Final push before turning in the assignment.

Whitepaper.md

@@ -0,0 +1,186 @@
+---
+title: "UPNPesudograph"
+author: "David Cheeseman"
+email: [email protected] / [email protected]
+subtitle: "Implementing a storage covert channel through UPNP device cloning."
+date: 7/15/2024
+---
+
+In this paper, a storage covert channel is demonstrated that clones UPNP devices, specifically a Roku device, and embeds encrypted payloads into the device icons as specified by the device information. An implementation was tested and achieved a 9.5k per request bandwidth. While novel, this covert channel could be detected by a passive warden but may still be utilized in networks that do not have passive warden protection, such as home or small business networks.
+
+# Related Work
+
+UPNP covert channels have been researched in the past. Mohamed et al. implemented a timing covert channel by enabling and disabling ports selectively to encode information from a sender and port scanning by a receiver [2]. Monette et al. did a similar implementation using port knocking to expose ports to the internet, allowing external receivers to receive data [3]. Both implementations have bandwidth related to the number of ports used and the frequency of port scans. Detectability is also related to those factors, making detectability and bandwidth inversely proportional. To evade detection, these covert channels would be low-bandwidth in nature, with Monette et al. demonstrating a 5+ character/minute bandwidth explicitly [3].
+
+# Overview
+
+UPNP devices usually service requests using HTTP or Websockets. When devices are looking for Universal Plug and Play (UPNP) devices, they use SSDP broadcast messages to request information about devices and/or services. Specifically, a M-SEARCH request with `ssdp:all` or `upnp:rootdevice` is specified in the `MAN` field is broadcast with UDP to `239.255.255.250` on port `1900`. An `MX` value is specified in discover requests to specify the number of seconds devices have to respond. Devices then respond directly to the requestor with a Simple Service Discovery Protocol (SSDP) message providing various information.

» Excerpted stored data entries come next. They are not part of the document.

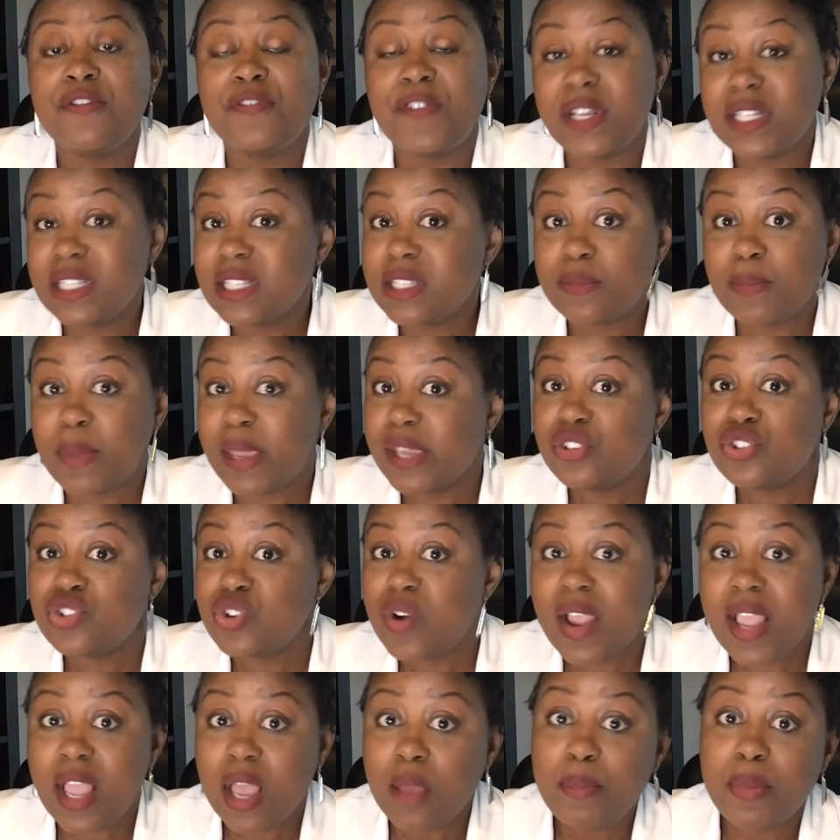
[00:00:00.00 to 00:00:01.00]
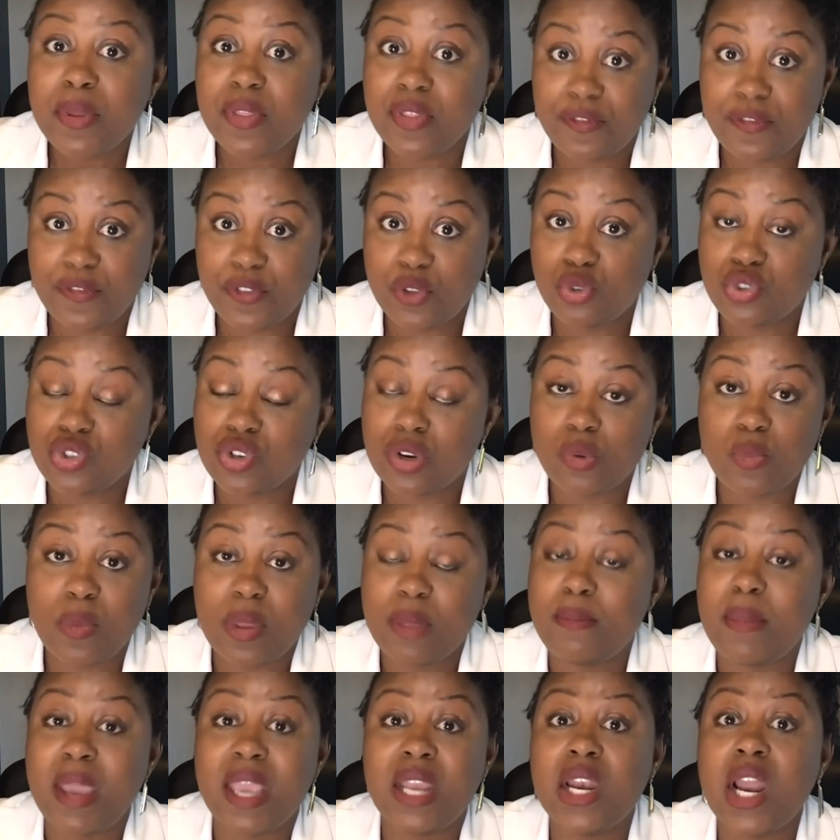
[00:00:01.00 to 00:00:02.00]
funds may dry up in the future
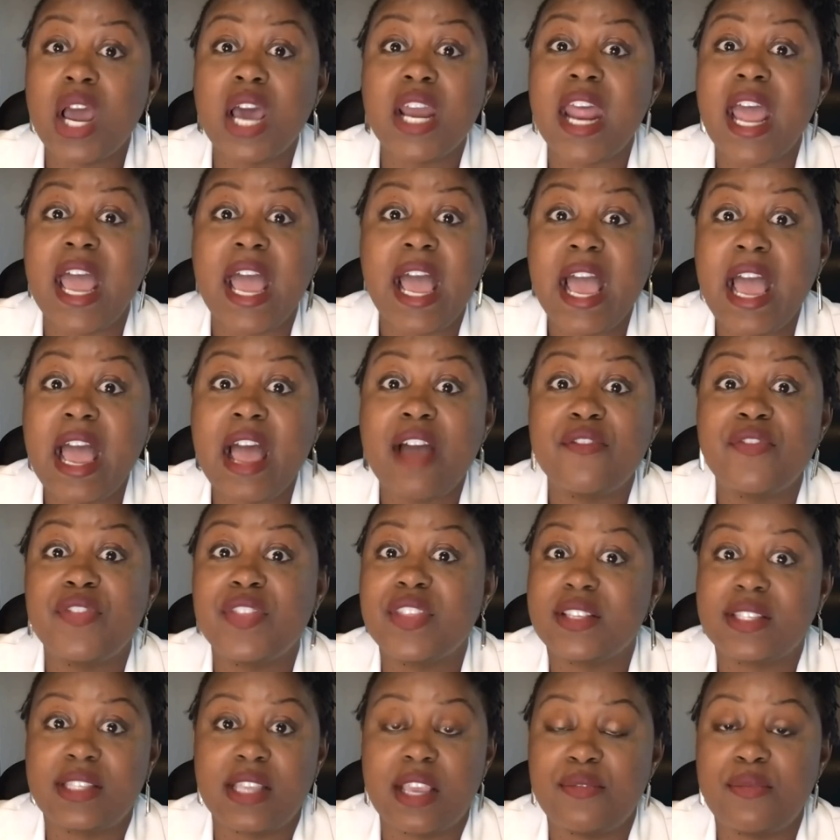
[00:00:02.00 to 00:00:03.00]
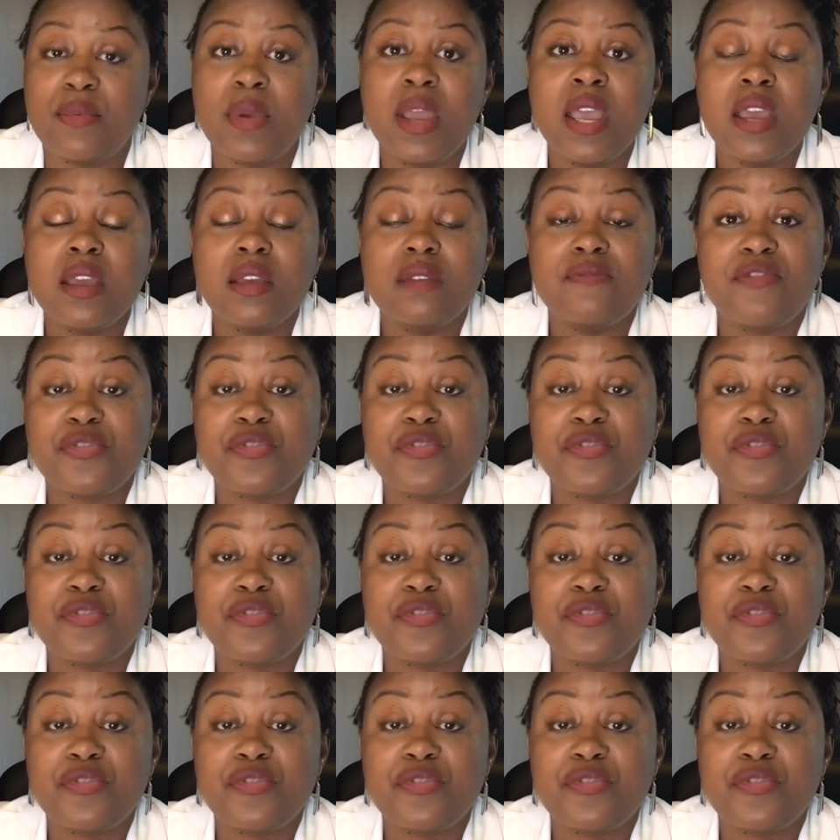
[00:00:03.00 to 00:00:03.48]
and we may not have the same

All requests and responses are formatted with HTTP/1.1 [1] [6]. Below is an example of one such response from a Roku device:
+
+![SSDP Packet Capture](assets/fig1.png "SSDP Packet Capture")
+
+Here are the contents of an SSDP discovery request observed during testing:
+
+```plaintext
+M-SEARCH * HTTP/1.1
+HOST: 239.255.255.250:1900
+MAN: "ssdp:discover"
+MX: 1
+ST: ST: urn:dial-multiscreen-org:service:dial:1
+USER-AGENT: Chromium/125.0.6422.112 Windows
+```
+
+In a query to the target Roku device, we see a reference to `http://192.168.11.208:8060/dial/dd.xml` which provides detailed information about the device:
+
+```xml
+<root xmlns="urn:schemas-upnp-org:device-1-0">
+<specVersion>
+    <major>1</major>
+    <minor>0</minor>
+</specVersion>
+    <device>
+    <deviceType>urn:roku-com:device:player:1-0</deviceType>
+    <friendlyName>Rokunub</friendlyName>
+    <manufacturer>Roku</manufacturer>
+    <manufacturerURL>http://www.roku.com/</manufacturerURL>
+    <modelDescription>Roku Streaming Player Network Media</modelDescription>
+    <modelName>4670RW</modelName>
+    <modelNumber>4670RW</modelNumber>
+    <modelURL>http://www.roku.com/</modelURL>
+    <serialNumber>YJ00ET318530</serialNumber>
+    <UDN>uuid:29680015-9004-10dc-8042-8c4962103f04</UDN>
+    <iconList>
+        <icon>
+            <mimetype>image/png</mimetype>
+            <width>360</width>
+            <height>219</height>
+            <depth>8</depth>
+            <url>device-image.png</url>
+        </icon>
+    </iconList>
+    <serviceList>
+        <service>
+            <serviceType>urn:roku-com:service:ecp:1</serviceType>
+            <serviceId>urn:roku-com:serviceId:ecp1-0</serviceId>
+            <controlURL/>
+            <eventSubURL/>
+            <SCPDURL>ecp_SCPD.xml</SCPDURL>
+        </service>
+        <service>
+            <serviceType>urn:dial-multiscreen-org:service:dial:1</serviceType>
+            <serviceId>urn:dial-multiscreen-org:serviceId:dial1-0</serviceId>
+            <controlURL/>
+            <eventSubURL/>
+            <SCPDURL>dial_SCPD.xml</SCPDURL>
+        </service>
+    </serviceList>
+    </device>
+</root>
+```
+
+![Roku App Icon](assets/fig2.png)
+
+Above is the image icon as displayed in the Roku app.
+
+# Implementation
+
+The implementation consisted of four primary components:
+
+- UPNPDevice
+  - A class dedicated to searching for and cloning a UPNP device, acting as a proxy to the original device to mitigate inadvertent DoS. This class also manages key exchange.
+- UPNPAgent
+  - A class that manages the queueing of messages and the execution of commands.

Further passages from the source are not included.